Task details
Go to the line in the entries below that holds "[00:00:01.72]" and repeat exactly from there through the line that holds "[00:00:02.24]", inclusive.

Extracted information

........

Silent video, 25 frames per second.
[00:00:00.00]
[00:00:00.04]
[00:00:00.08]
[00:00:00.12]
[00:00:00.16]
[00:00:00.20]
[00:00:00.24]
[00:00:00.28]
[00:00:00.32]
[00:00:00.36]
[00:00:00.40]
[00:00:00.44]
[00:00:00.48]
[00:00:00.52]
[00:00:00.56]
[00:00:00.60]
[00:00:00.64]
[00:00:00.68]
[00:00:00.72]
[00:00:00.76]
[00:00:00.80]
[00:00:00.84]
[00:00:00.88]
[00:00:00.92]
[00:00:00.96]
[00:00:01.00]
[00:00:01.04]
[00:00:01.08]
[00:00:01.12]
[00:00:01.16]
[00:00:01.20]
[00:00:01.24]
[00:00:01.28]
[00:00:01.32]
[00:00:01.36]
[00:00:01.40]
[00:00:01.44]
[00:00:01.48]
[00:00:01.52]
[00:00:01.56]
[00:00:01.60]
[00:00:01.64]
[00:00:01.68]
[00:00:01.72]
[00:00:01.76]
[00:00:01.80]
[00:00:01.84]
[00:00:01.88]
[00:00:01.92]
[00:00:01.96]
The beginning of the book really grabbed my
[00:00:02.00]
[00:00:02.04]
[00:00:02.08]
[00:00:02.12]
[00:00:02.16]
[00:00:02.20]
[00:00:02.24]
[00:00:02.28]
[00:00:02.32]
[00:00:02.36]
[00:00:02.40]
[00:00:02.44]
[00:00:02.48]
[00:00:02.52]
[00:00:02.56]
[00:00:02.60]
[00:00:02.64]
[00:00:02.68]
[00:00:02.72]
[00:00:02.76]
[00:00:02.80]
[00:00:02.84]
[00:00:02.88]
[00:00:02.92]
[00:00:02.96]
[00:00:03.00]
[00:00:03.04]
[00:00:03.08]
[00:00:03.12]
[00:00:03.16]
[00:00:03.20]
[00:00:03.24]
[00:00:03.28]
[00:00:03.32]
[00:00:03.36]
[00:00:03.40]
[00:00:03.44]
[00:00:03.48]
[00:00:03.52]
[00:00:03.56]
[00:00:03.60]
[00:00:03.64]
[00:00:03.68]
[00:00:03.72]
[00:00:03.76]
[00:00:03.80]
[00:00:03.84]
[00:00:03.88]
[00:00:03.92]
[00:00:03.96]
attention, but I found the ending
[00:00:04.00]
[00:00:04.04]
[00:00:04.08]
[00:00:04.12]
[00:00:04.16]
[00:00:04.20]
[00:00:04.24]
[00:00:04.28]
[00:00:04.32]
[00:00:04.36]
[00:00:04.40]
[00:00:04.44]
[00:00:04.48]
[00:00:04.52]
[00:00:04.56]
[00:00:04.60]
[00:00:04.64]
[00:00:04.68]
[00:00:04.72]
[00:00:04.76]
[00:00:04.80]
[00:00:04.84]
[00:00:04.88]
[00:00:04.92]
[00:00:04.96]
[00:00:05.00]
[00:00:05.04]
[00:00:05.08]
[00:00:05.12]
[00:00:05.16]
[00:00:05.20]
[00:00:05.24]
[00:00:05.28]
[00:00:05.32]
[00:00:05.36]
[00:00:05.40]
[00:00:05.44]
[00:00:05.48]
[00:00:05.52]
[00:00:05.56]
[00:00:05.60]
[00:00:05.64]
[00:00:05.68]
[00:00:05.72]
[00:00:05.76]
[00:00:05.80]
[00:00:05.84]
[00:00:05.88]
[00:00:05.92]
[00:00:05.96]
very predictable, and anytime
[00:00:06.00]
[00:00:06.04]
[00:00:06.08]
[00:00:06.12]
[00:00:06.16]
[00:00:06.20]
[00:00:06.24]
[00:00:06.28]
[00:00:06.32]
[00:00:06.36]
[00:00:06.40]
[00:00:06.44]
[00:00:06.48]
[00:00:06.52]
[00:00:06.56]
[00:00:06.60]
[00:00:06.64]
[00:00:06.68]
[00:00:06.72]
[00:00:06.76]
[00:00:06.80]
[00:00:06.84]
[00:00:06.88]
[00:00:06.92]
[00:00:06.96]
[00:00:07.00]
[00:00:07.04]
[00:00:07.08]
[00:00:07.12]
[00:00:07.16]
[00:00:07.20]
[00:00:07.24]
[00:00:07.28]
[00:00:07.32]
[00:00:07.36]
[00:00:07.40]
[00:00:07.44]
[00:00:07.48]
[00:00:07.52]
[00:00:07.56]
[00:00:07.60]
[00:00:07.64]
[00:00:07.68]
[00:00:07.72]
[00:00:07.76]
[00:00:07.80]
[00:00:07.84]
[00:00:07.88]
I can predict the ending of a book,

........

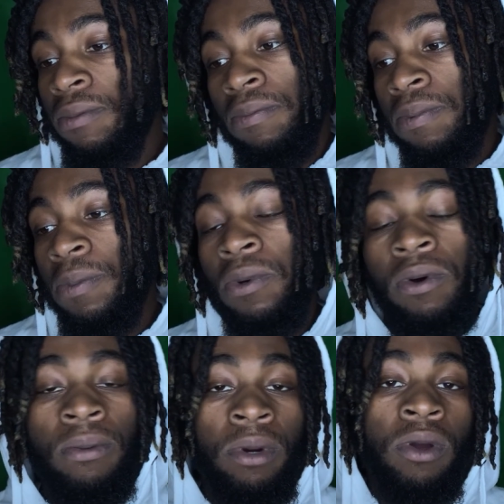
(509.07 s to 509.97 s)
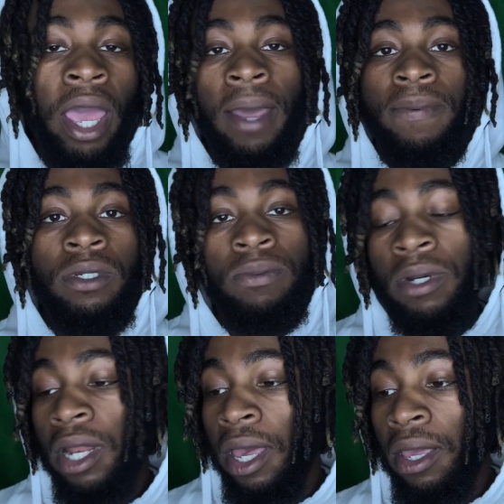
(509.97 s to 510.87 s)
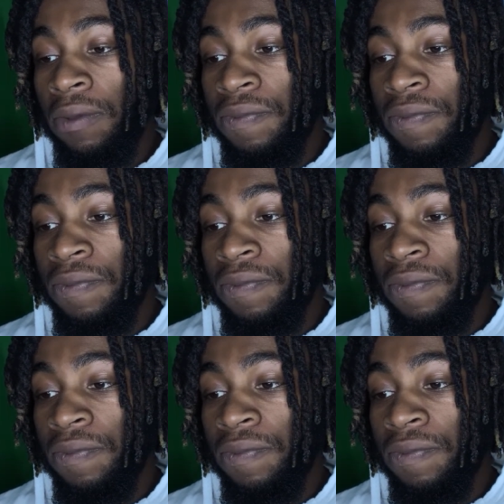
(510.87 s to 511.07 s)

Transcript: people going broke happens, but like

........

Task solution
[00:00:01.72]
[00:00:01.76]
[00:00:01.80]
[00:00:01.84]
[00:00:01.88]
[00:00:01.92]
[00:00:01.96]
The beginning of the book really grabbed my
[00:00:02.00]
[00:00:02.04]
[00:00:02.08]
[00:00:02.12]
[00:00:02.16]
[00:00:02.20]
[00:00:02.24]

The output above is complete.